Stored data
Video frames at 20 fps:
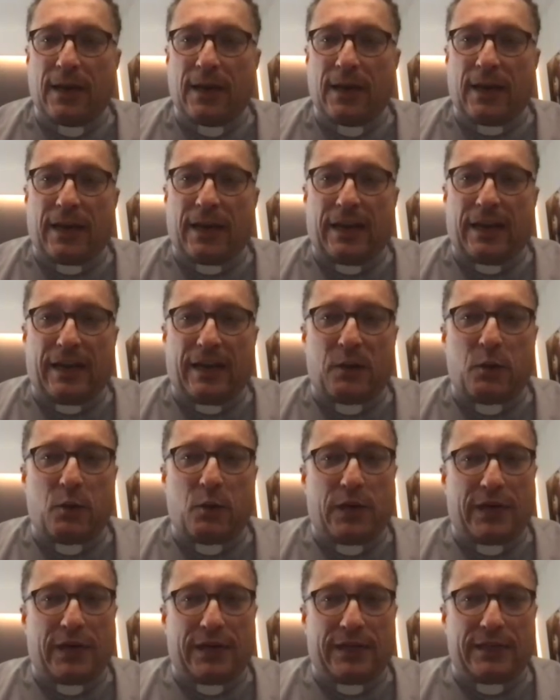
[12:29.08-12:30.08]

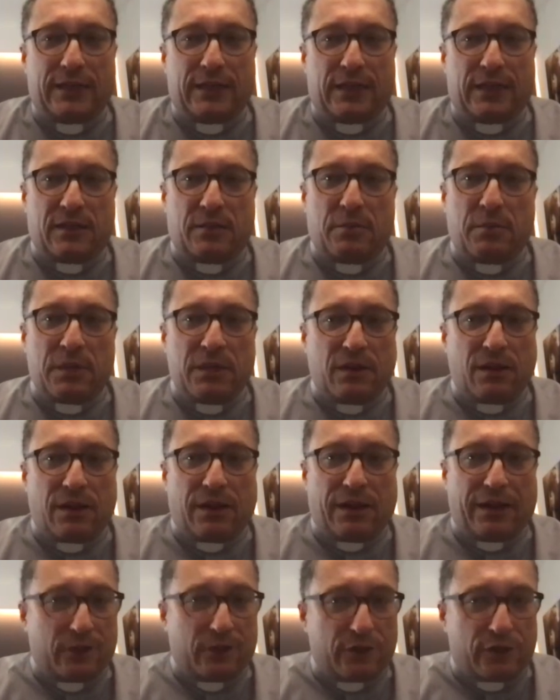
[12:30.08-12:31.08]
When in the Middle
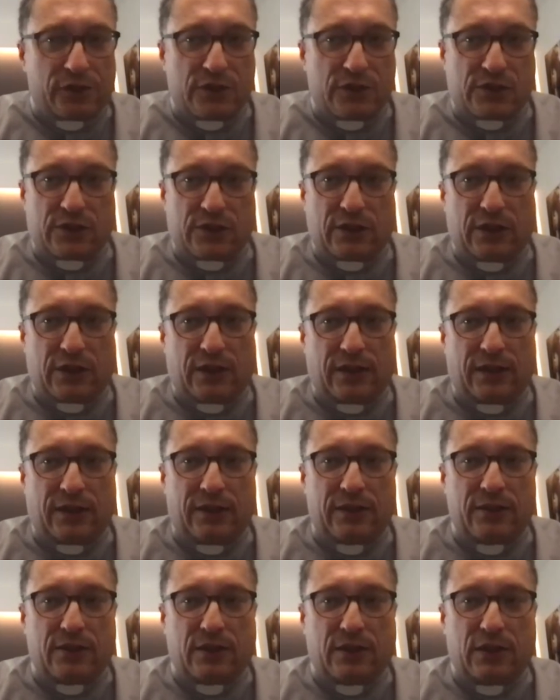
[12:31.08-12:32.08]
Ages,
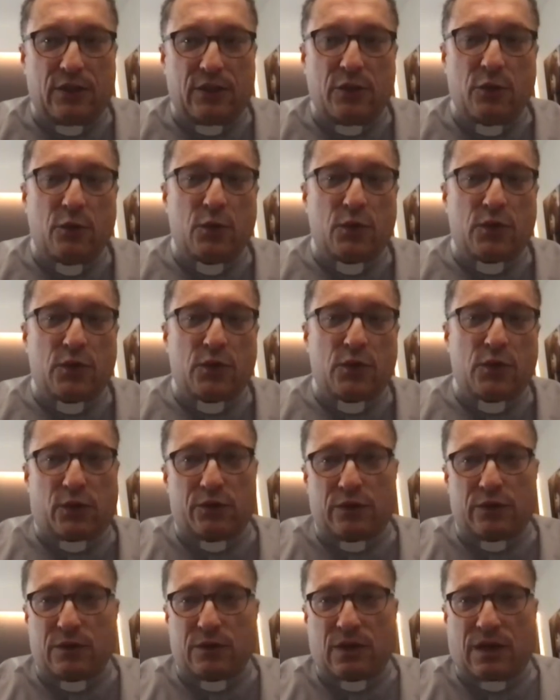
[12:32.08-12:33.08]
the news
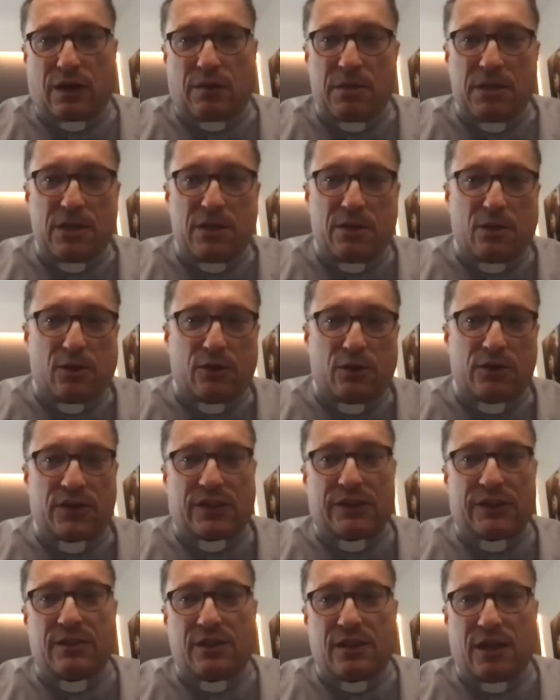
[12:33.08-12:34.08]
on Camino, on
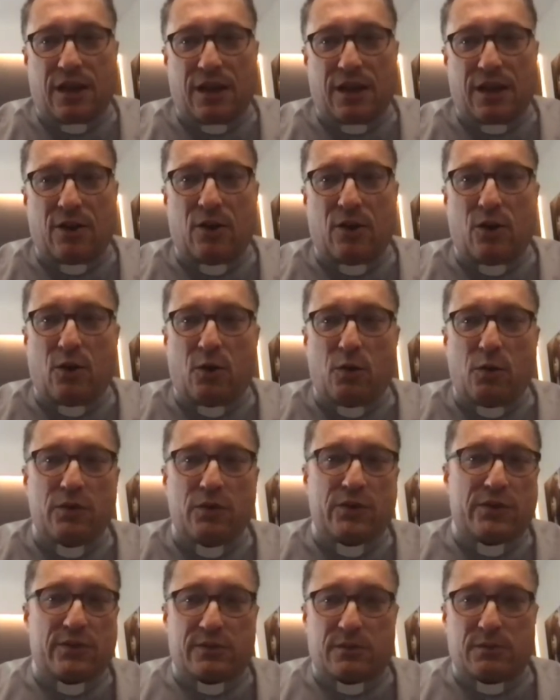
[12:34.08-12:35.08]
Santiago
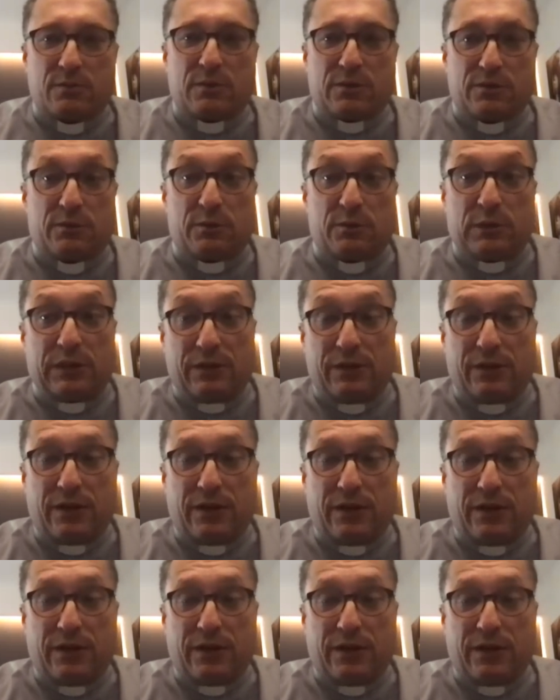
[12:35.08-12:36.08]
was
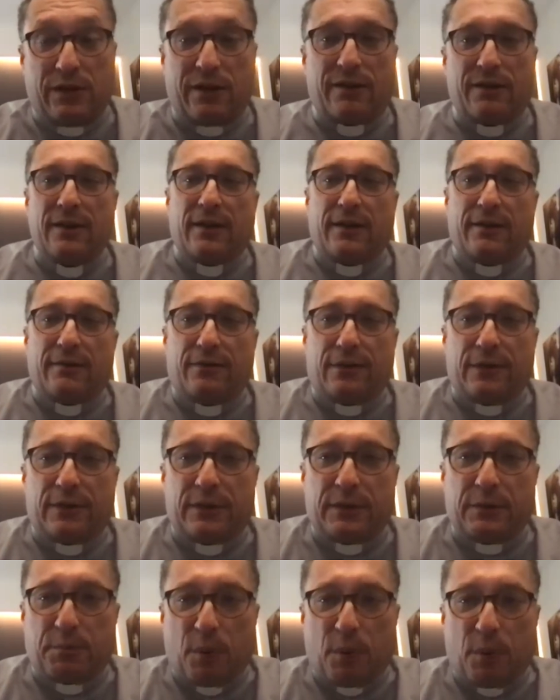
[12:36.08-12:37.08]
really
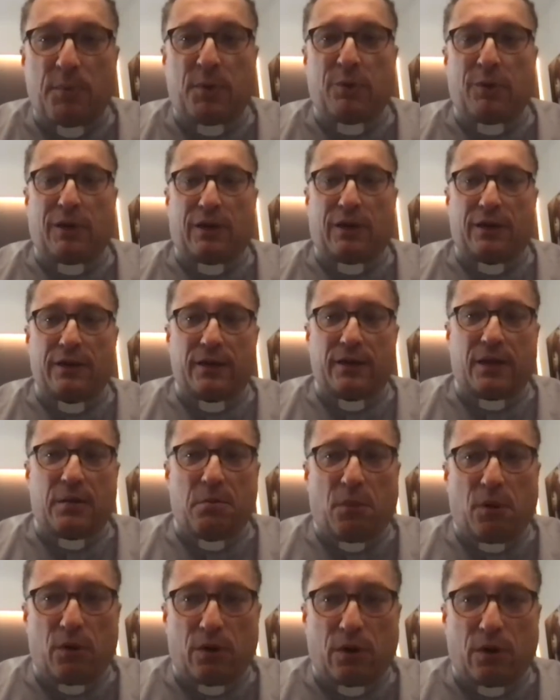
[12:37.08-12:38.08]
very popular
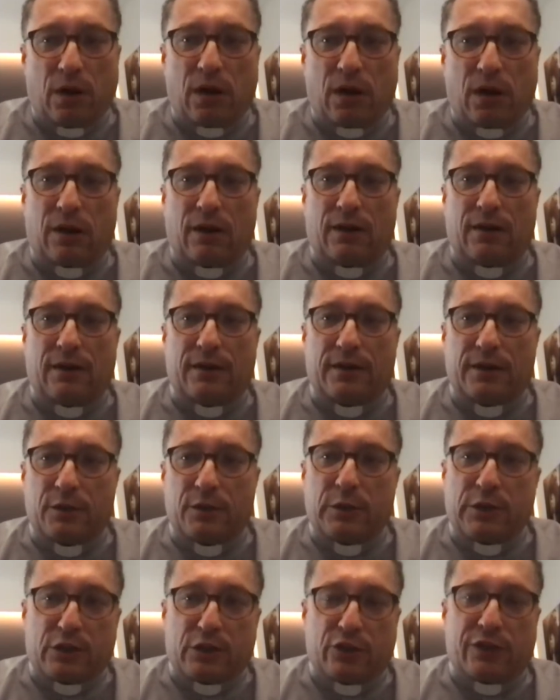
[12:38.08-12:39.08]
among
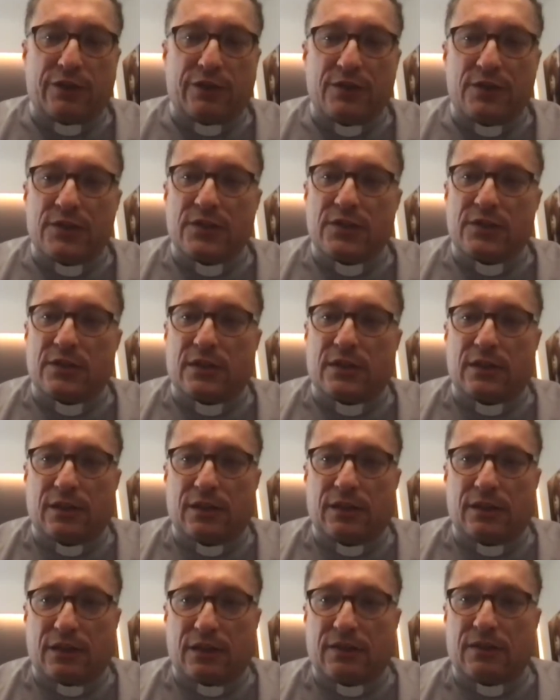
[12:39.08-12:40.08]
Christians
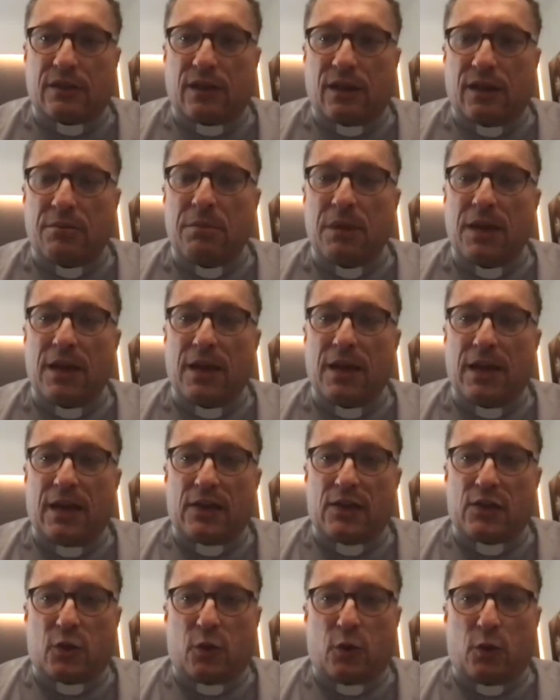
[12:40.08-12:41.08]
at that time.
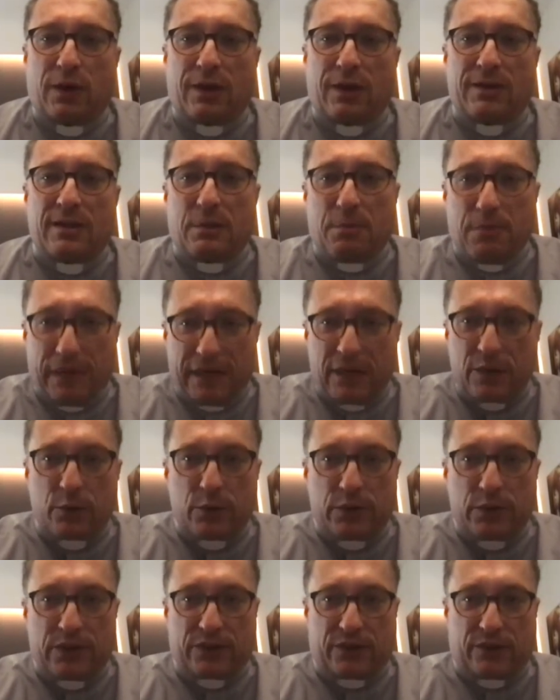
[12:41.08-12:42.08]
So the main
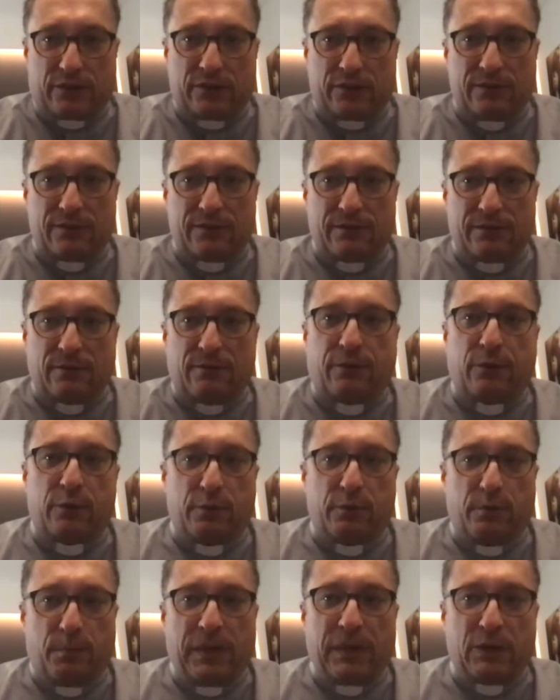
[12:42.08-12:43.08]
reason
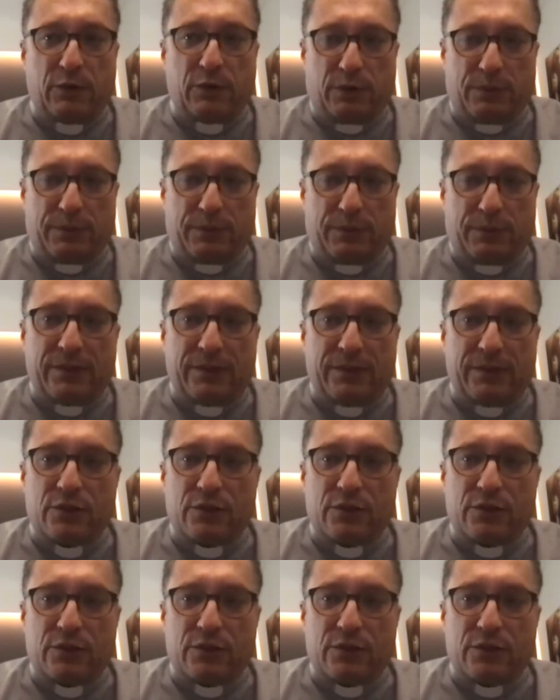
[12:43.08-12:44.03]
for pilgrimage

* [What the task asks]:
An exact copy is needed of the lines running from the one with "[12:29.08-12:30.08]" through the end of the data above, and of those lines only, without pictures.

* [Solution to the exercise]:
[12:29.08-12:30.08]

[12:30.08-12:31.08]
When in the Middle
[12:31.08-12:32.08]
Ages,
[12:32.08-12:33.08]
the news
[12:33.08-12:34.08]
on Camino, on
[12:34.08-12:35.08]
Santiago
[12:35.08-12:36.08]
was
[12:36.08-12:37.08]
really
[12:37.08-12:38.08]
very popular
[12:38.08-12:39.08]
among
[12:39.08-12:40.08]
Christians
[12:40.08-12:41.08]
at that time.
[12:41.08-12:42.08]
So the main
[12:42.08-12:43.08]
reason
[12:43.08-12:44.03]
for pilgrimage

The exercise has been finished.